As responsible citizens who have decided to carry a firearm for self-defense, we don’t choose a handgun because of its superior ballistics. If we anticipate needing a firearm, we choose a long gun if one is available. Rifles and shotguns give us more stopping power and a longer effective range. Unfortunately, we can’t always anticipate the need for a firearm, and we can’t always carry a long gun. That is why we carry handguns—they are weapons of convenience. Some say the purpose of a handgun is to fight your way to your rifle. But if you can’t get to a rifle or shotgun, you need to know how to fight with your handgun. One essential skill for well-rounded capabilities is long-range handgun shooting.

Most handgun training focuses on ranges of 25 yards or less, and there is nothing wrong with that. Most armed confrontations occur within 7 yards. However, on July 29th, 2012, a responsible citizen by the name of Vic Stacy reportedly shot an individual who had Early, Texas, Police Sergeant Steven Means pinned down with a rifle. Stacy shot the individual with a .357 Magnum revolver at a distance that he initially reported as 165 yards. Although there is some question as to the actual distance the shot took place, there is no question that the shot was much longer than a typical handgun shot. Should you expect to be in a similar situation? Of course not. You will most likely be confronted with a close-up threat. Anything further away you should avoid and retreat if possible. However, long-range shooting skills can improve your overall skill set.
Bullet-Hole Drill

Long-range handgun shooting isn’t another unique set of skills that one must acquire and practice.

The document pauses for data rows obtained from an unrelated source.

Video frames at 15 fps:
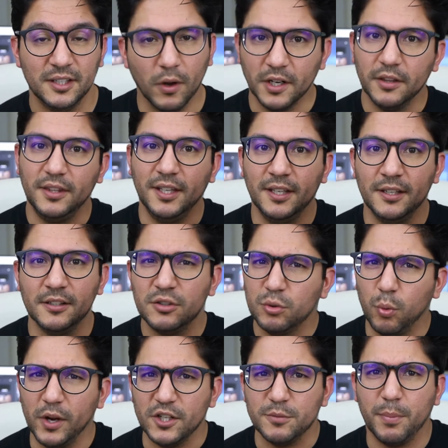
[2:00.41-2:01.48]
One of the
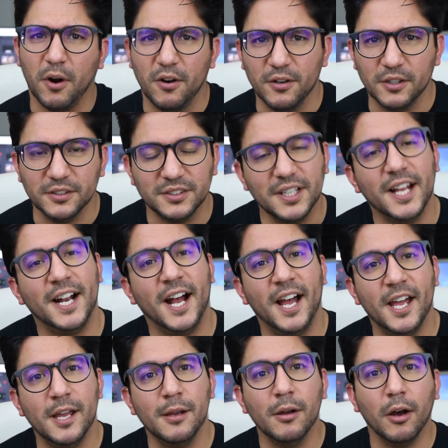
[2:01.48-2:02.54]
Twitch partners that
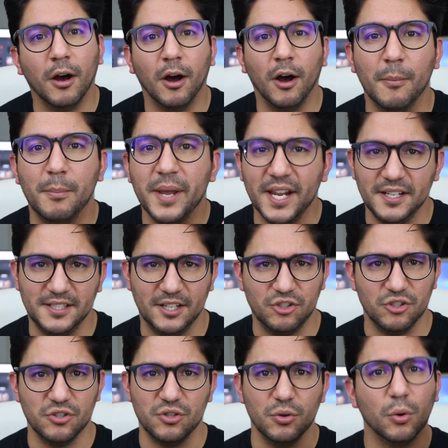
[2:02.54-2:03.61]
I pay
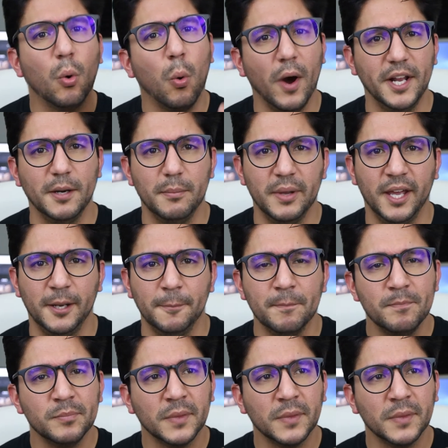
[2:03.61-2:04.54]
attention to quite a bit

Long-range handgun shooting is essentially the same as precision shooting. The skills necessary to hit a target at 50 yards are no different than the skills necessary to hit a partially covered, head-sized target at 7 yards. It is not only the range of the target that is a factor but also the relative size of the target.

When I teach an individual long-range handgun skills, I typically surprise the student by starting very close to the target. My first drill will be a bullet-hole drill. For this drill, the student fires one round at a paper or cardboard target that is only 3 yards away. The hole that the first round created becomes the target for subsequent rounds. Typically I will have the student attempt to put four more rounds through the same hole. The reason I start this close is that I have not yet found a student who can’t at least hit a 2-foot-by-3-foot-sized piece of paper or cardboard at this distance. As long as I can see where all five rounds went in relation to the point of aim, I can analyze the results of the drill.

For example, let’s say that the second round is 6 inches below the first round at a distance of 3 yards. The student will see where the round went. I can then explain my observations of the student’s deficiencies to show why the shot went low. Such an explanation might include telling the student I noticed that he or she anticipated recoil and slapped the trigger. Or I may have observed that the student allowed his or her vision to transition from the front sight to the target before the shot broke. In either case, a low shot can be the end result.

Now the student knows what to work on and will be able to see positive feedback on the target as a result of improvement. If I had started the student at 25 yards, the round that was 6 inches low at 3 yards would have missed the target entirely at 25 yards. That would make it more difficult to diagnose deficiencies in the student’s shooting and prevent the student from seeing where his or her rounds are impacting.

Pushing Boundaries

Once the student can make a circular group around the point of aim, it is time to increase the distance. The reason I am looking for a circular group is that it can be attributed to the student’s natural arc of movement. Groups that are linear can generally be attributed to some deficiency that can be corrected before the distance is really increased.

Next, I increase the distance to 5 yards and repeat the drill. The student will be able to see the results of his or her shooting, both positive and negative, and be able to learn how each feels. Students will know what it feels like when they are able to execute a smooth press of the trigger and associate that with the positive results on the target. Also, students will be able to see negative results on the target and associate that with how that shot delivery felt.